___ RECORDS FOR THIS TASK

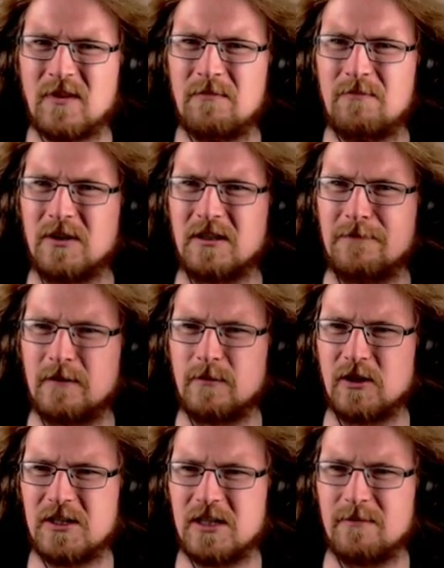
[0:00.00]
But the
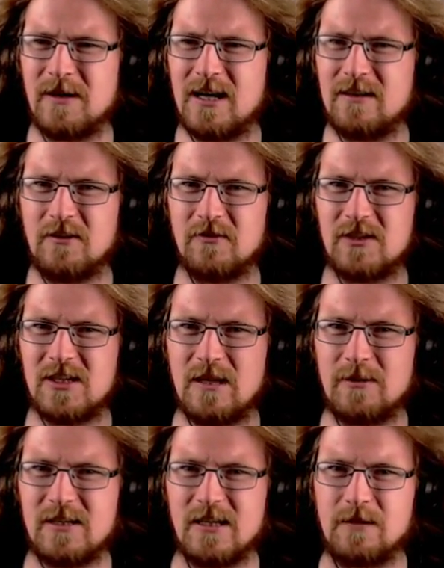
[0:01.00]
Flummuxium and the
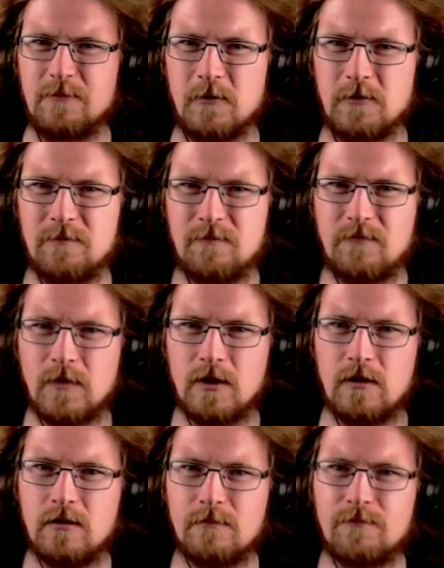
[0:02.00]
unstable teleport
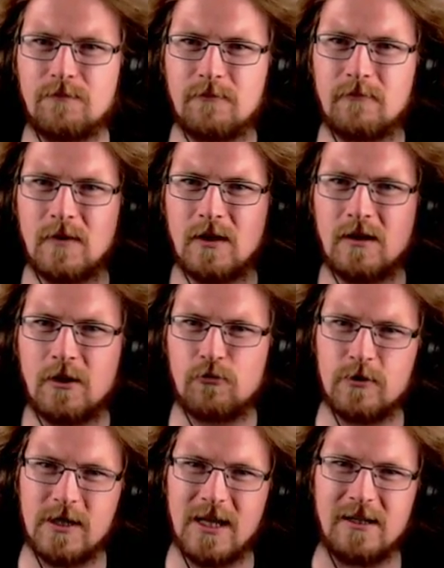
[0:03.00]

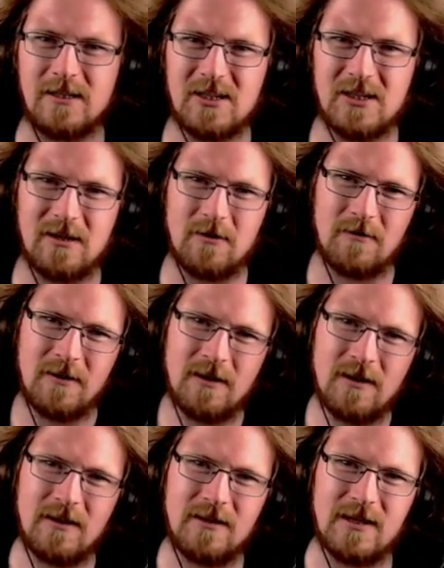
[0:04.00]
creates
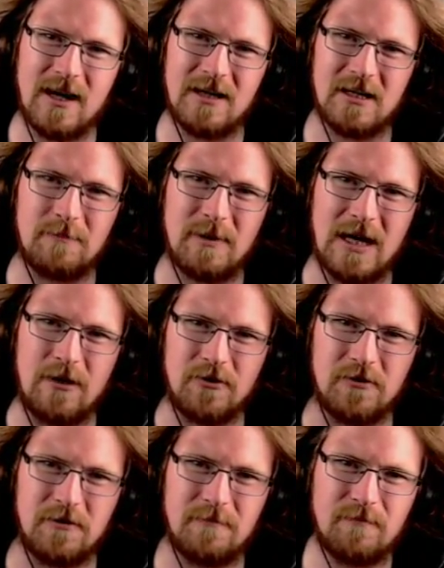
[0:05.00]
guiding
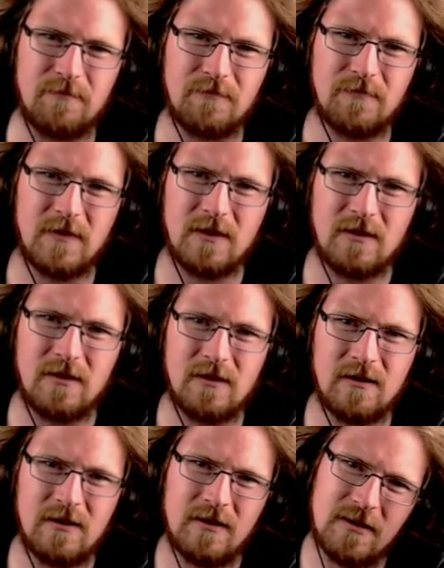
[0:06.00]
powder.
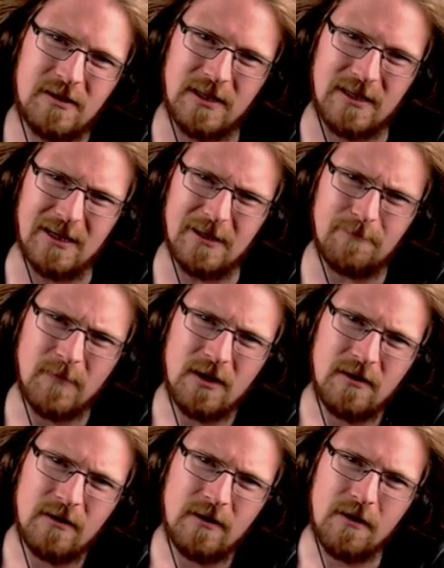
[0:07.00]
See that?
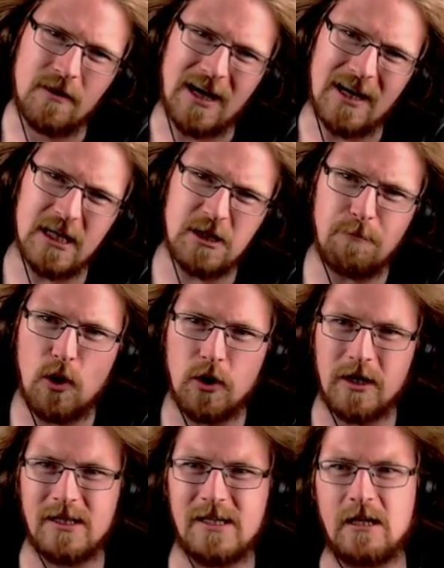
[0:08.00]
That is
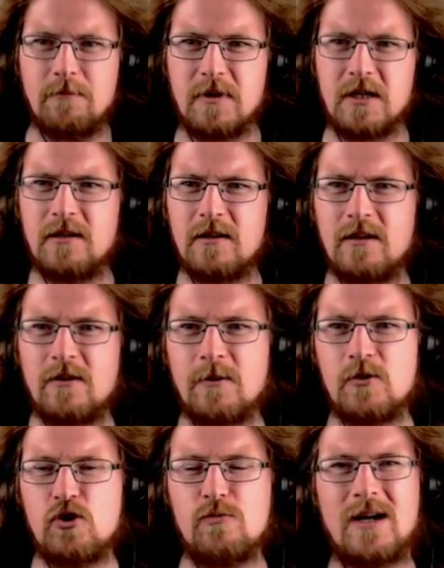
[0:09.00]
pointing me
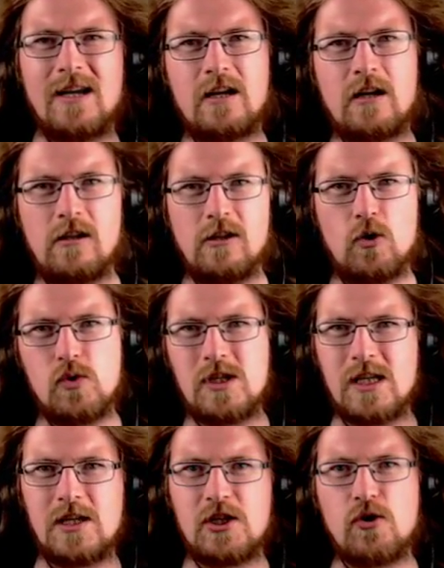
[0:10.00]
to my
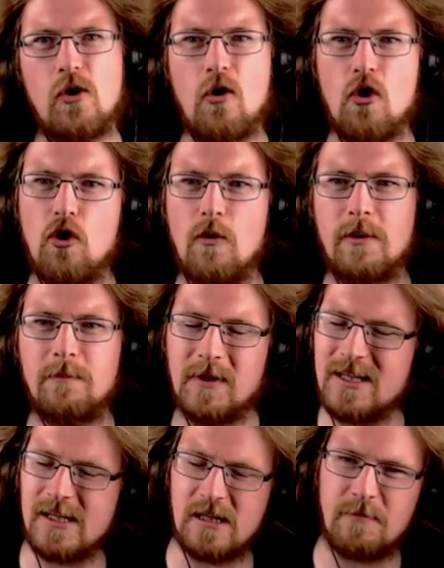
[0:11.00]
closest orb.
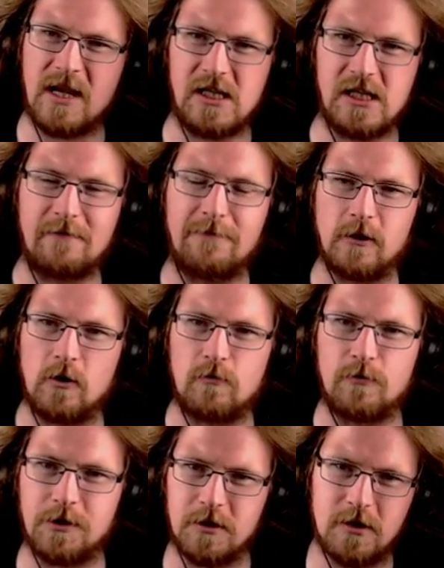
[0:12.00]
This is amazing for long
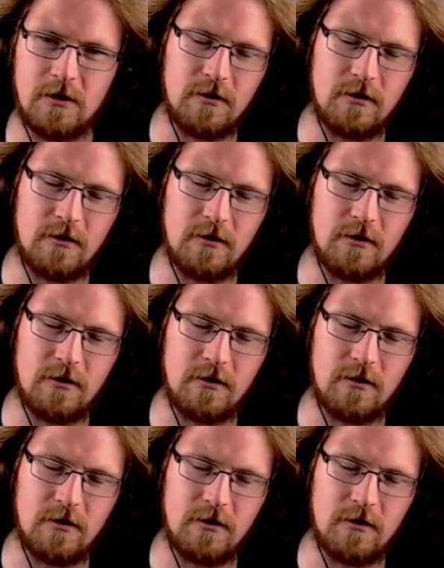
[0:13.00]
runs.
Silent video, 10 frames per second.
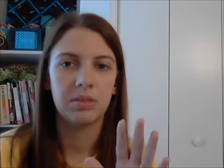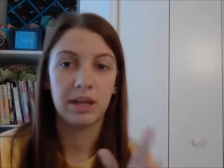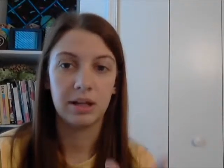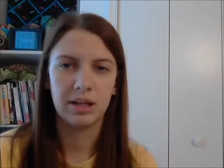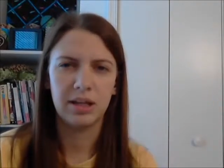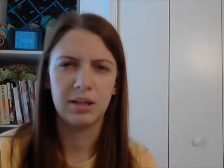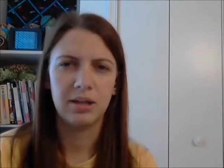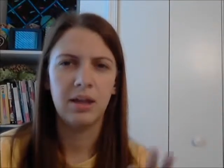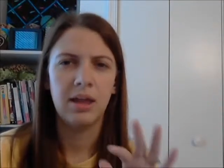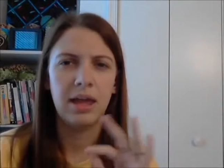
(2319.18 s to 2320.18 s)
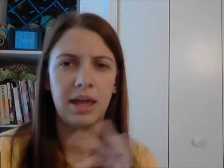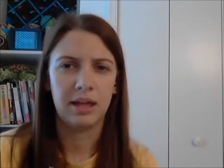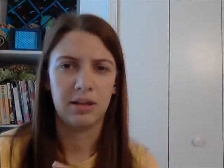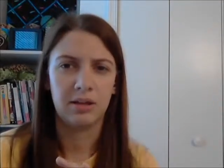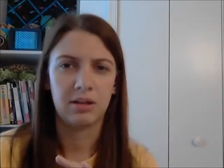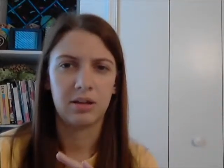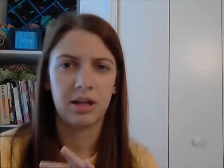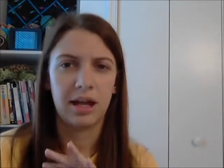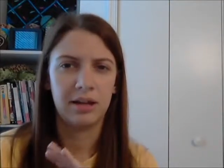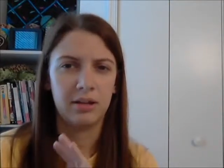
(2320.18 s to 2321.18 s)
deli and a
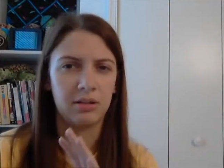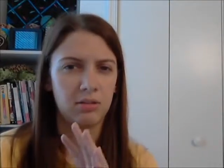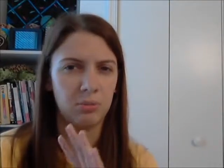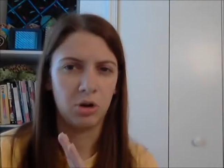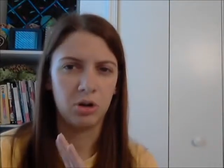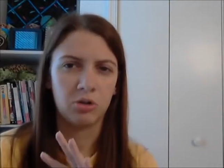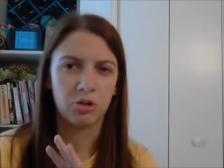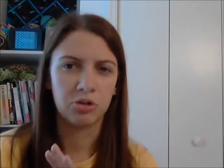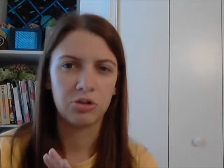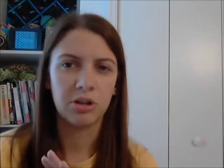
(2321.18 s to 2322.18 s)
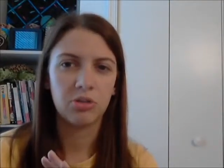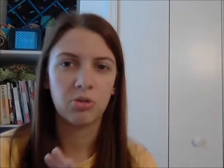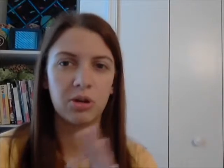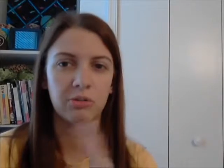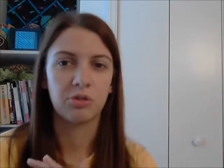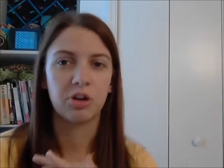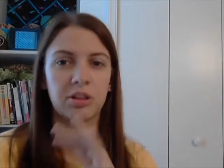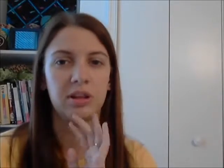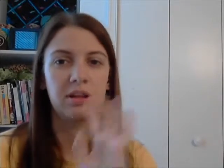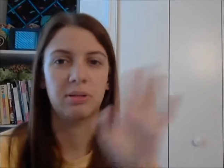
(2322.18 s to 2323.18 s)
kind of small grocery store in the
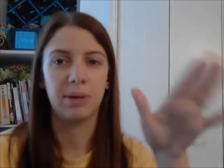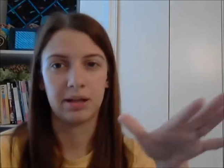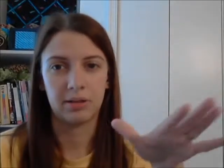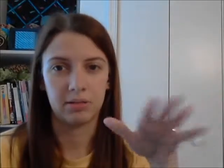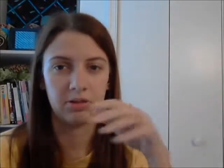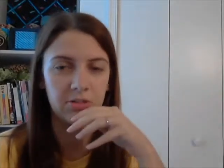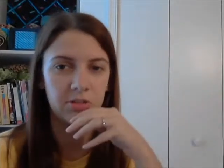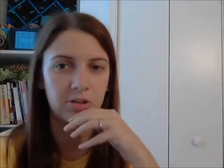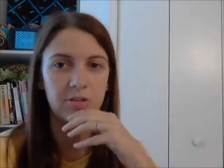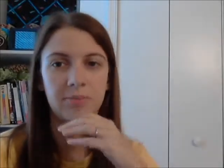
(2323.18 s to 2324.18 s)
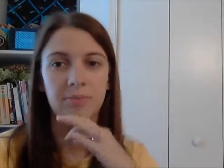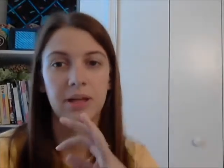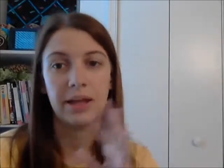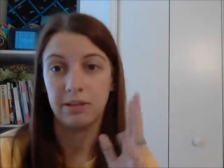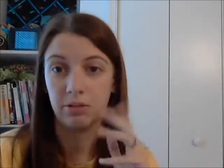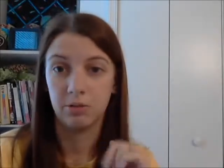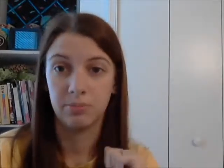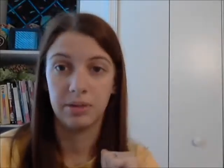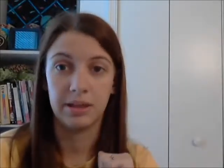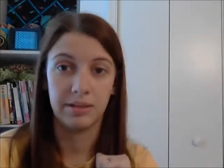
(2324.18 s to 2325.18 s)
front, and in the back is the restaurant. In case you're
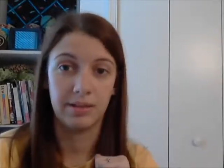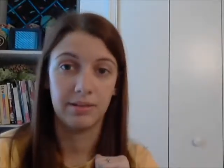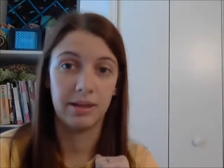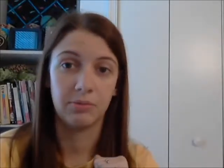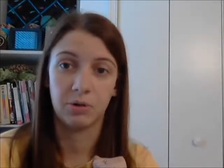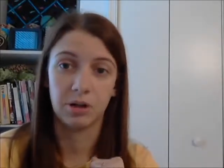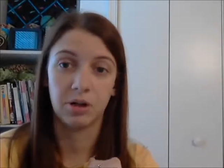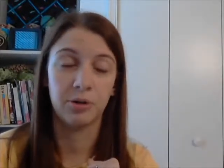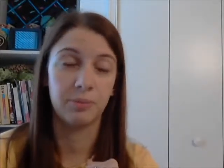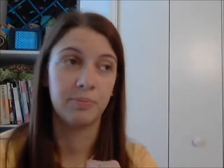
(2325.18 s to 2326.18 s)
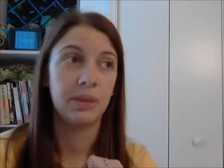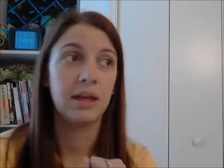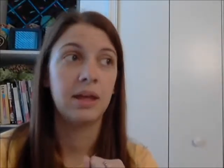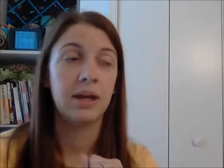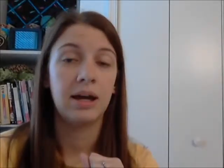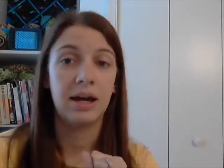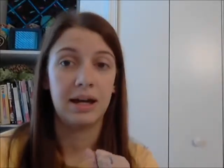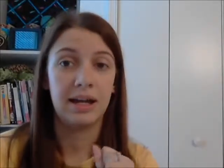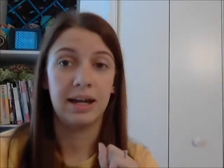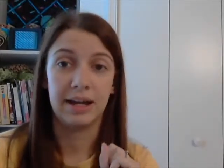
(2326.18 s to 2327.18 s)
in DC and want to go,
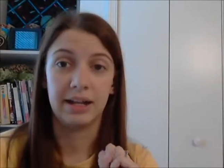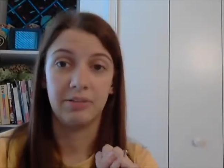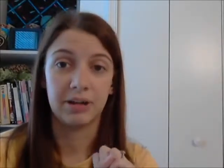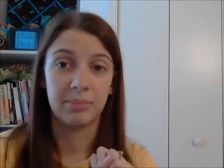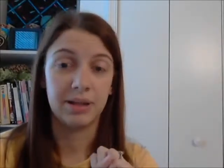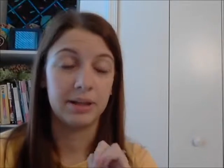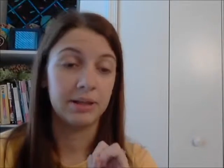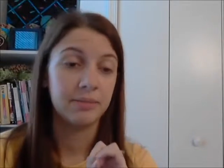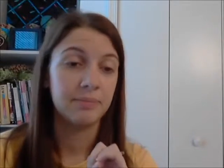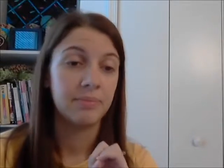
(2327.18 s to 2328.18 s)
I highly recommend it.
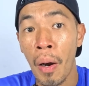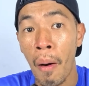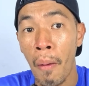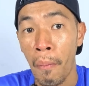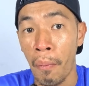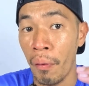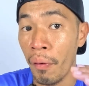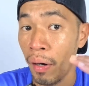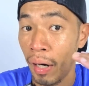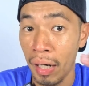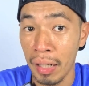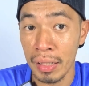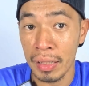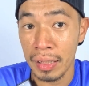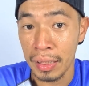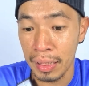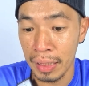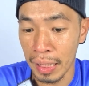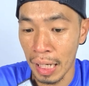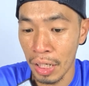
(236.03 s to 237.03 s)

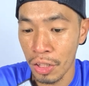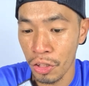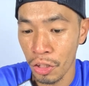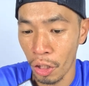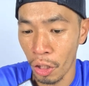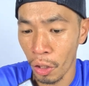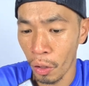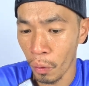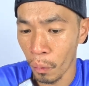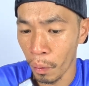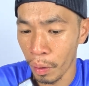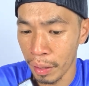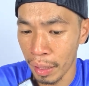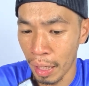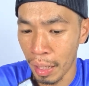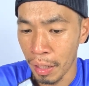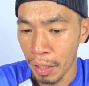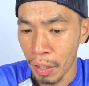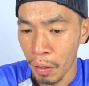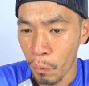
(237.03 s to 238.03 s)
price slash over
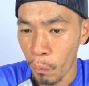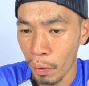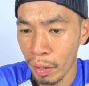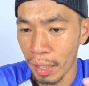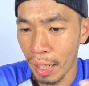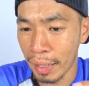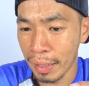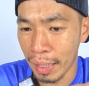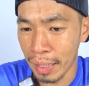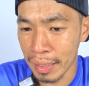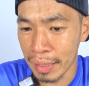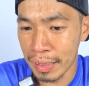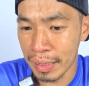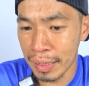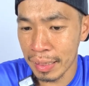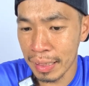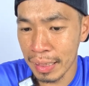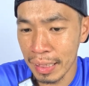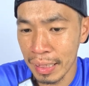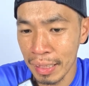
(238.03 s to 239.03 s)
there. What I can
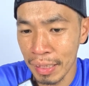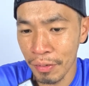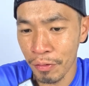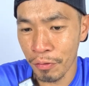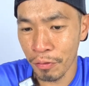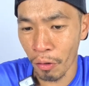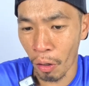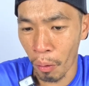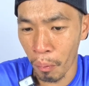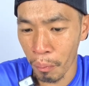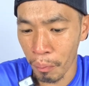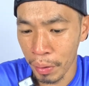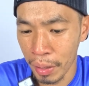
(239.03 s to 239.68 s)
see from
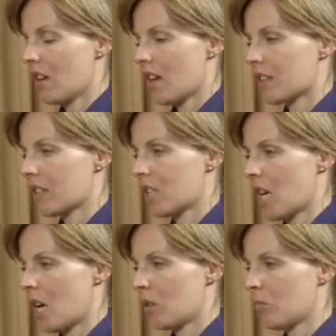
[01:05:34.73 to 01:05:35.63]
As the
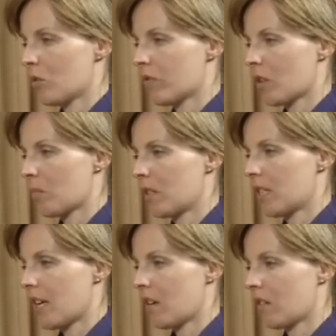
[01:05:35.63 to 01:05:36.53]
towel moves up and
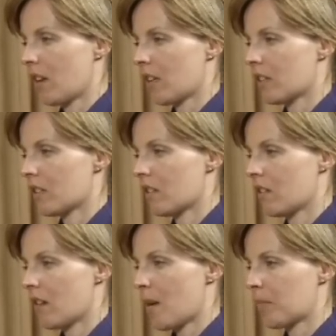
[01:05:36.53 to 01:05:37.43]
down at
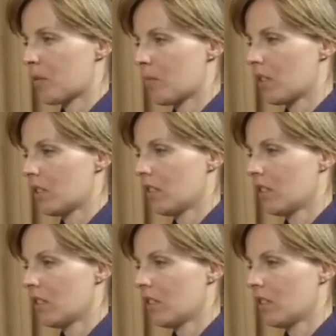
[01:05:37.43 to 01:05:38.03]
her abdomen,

______

▸ **EXERCISE REQUIREMENTS**: Take the records above from the line with "(2325.18 s to 2326.18 s)" down to their last line and please copy those lines exactly, without the pictures.

▸ **EXERCISE RESPONSE**:
(2325.18 s to 2326.18 s)
(2326.18 s to 2327.18 s)
in DC and want to go,
(2327.18 s to 2328.18 s)
I highly recommend it.
(236.03 s to 237.03 s)

(237.03 s to 238.03 s)
price slash over
(238.03 s to 239.03 s)
there. What I can
(239.03 s to 239.68 s)
see from
[01:05:34.73 to 01:05:35.63]
As the
[01:05:35.63 to 01:05:36.53]
towel moves up and
[01:05:36.53 to 01:05:37.43]
down at
[01:05:37.43 to 01:05:38.03]
her abdomen,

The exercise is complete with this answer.